Cruise organizers said former talk show host Rosie O'Donnell, who promoted the voyage, was aboard the Norwegian Cruise Line ship Norwegian Dawn. But she wasn't seen among those who disembarked. Gregg Kaminsky, a founder of cruise organizer R Family Vacations, said the passengers--1,150 adults and 450 children--had come to have fun and that on previous trips most Bahamians had been friendly and welcoming. "We are not really here to make a statement," he said. Kaminsky said he was disappointed by the protest but added that people have a right to their opinions.
As the first passengers stepped out, shouting protesters pressed to within a few feet of them. Police stepped in to move demonstrators back. "We will never accept your lifestyle," said Pastor William Hanchell, who stood on a stage and spoke. Added Pastor Vaughan Miller: "We don't care how much money they bring. The Bahamas is off-limits." Organizers said the demonstration was intended to be peaceful, and there were no arrests. Gay and lesbian vacationers have faced icy receptions in the Caribbean before. A number of islands have laws banning gay sex, and many countries remain socially conservative. In 1998 a protest was held in the Bahamas when a ship arrived with lesbian passengers. That same year the Cayman Islands turned away a gay cruise following protests.

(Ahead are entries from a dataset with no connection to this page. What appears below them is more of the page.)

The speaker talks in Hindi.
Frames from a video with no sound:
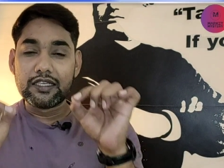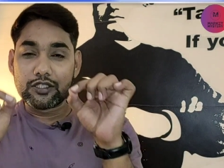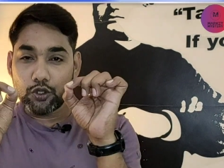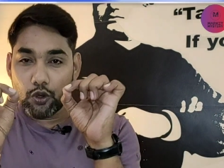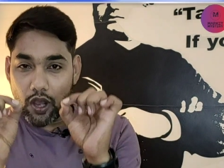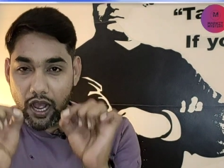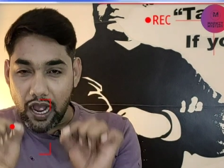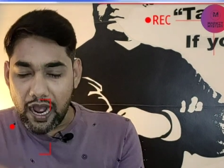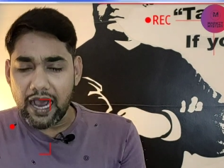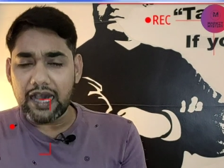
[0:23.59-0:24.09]

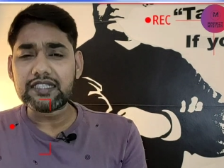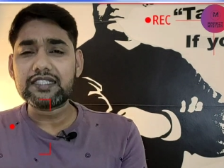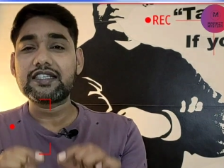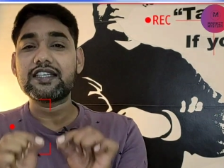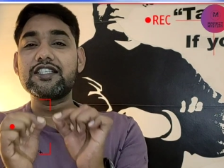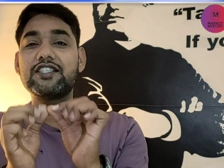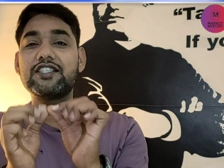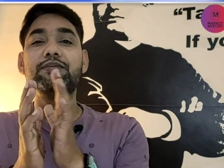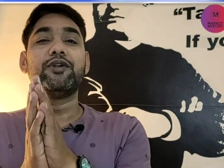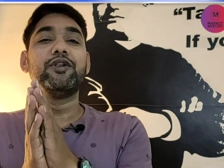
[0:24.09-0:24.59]
सो आज
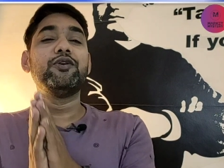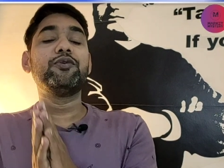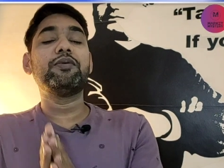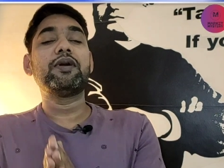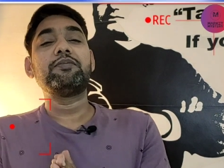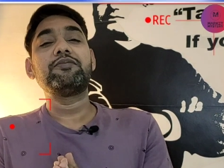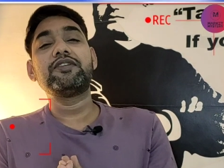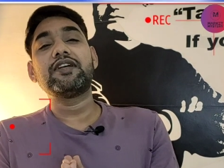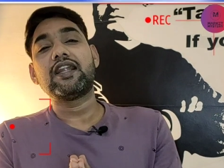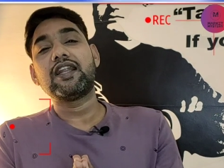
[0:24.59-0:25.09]
के इस वीडियो
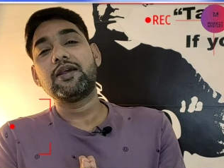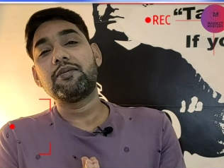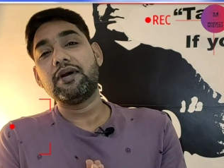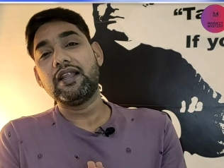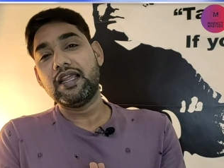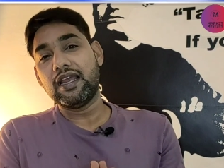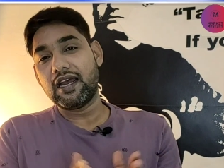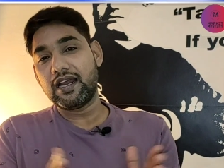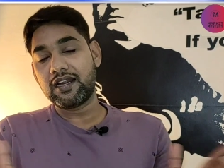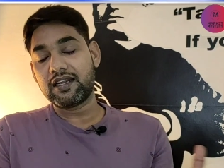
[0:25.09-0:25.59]
में हम जानने
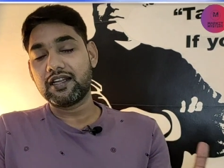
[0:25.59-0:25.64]
वाले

Friday's demonstration was held by a group calling itself "Save the Bahamas," which led another antigay rally the previous Sunday. The U.S. Embassy issued a statement Thursday saying the mostly American passengers deserved the right to visit in peace. While scores of passengers disembarked, many stayed on the ship. O'Donnell's partner, Kelli O'Donnell, got off and greeted members of the Bahamas Rainbow Alliance, a gay and lesbian group. She helped found R Family Vacations, which promoted the seven-day cruise that began in New York on Sunday and made stops in Florida.

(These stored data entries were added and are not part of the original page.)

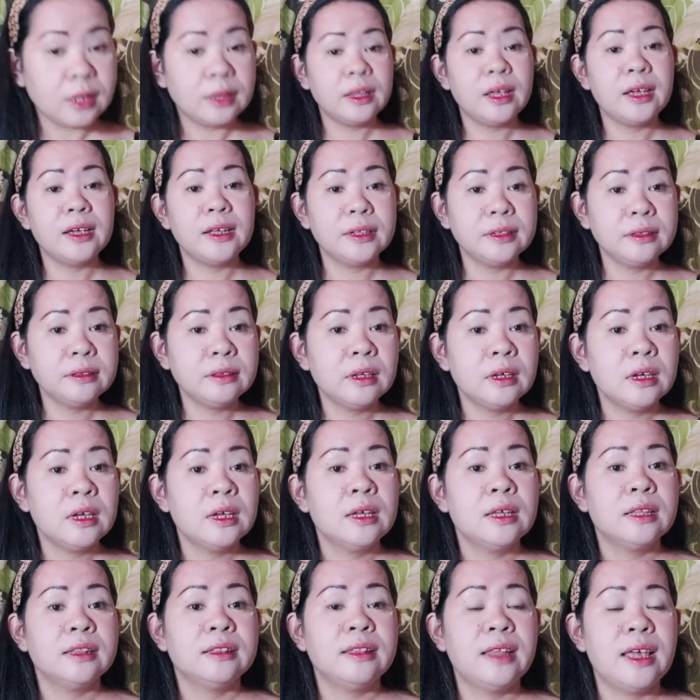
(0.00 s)
then,
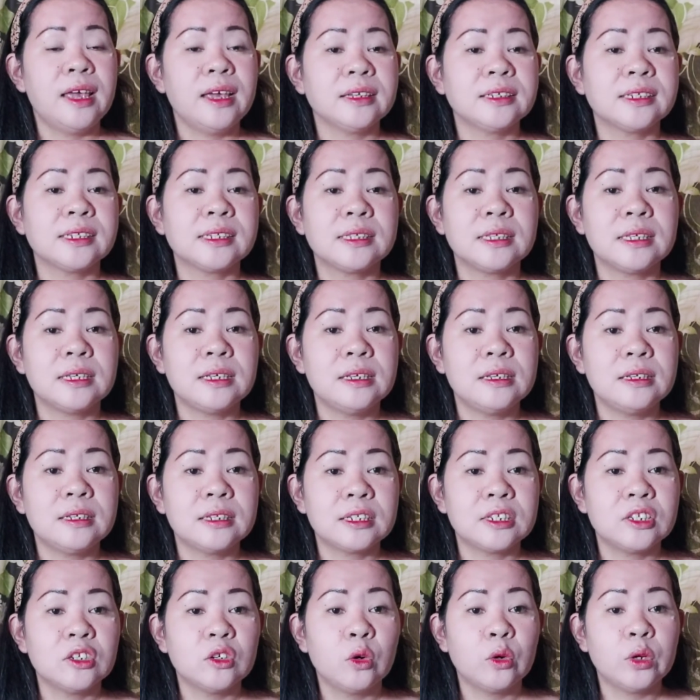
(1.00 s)
Next
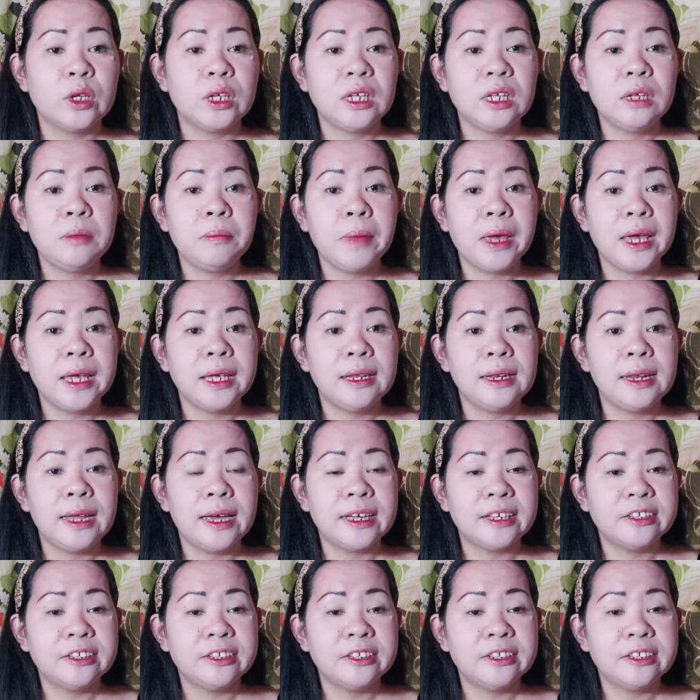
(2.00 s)
is yung email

Some passers-by said they disagreed with protesters. "I don't have a problem with gay people coming to the Bahamas," resident DeAndre Rahming said. But passengers Stacey and Jessie Paris, of New Jersey, said they didn't feel welcome on their first trip to the Bahamas. "It's very, very sad," Stacey Paris said. She came with her biological daughter, 15-month-old Torin, and adopted son, Zion, 4.
When reporters asked how they felt about the protest, Stacey turned to Zion, who was wearing a T-shirt that read "Let my parents marry," and asked, "What do we call people like that?" He replied, "Narrow-minded," and hugged Paris. When the couple tried to walk through the protest, pushing a stroller, protesters told them to avoid the area, and they did. After a five-hour stop, the ship left for New York.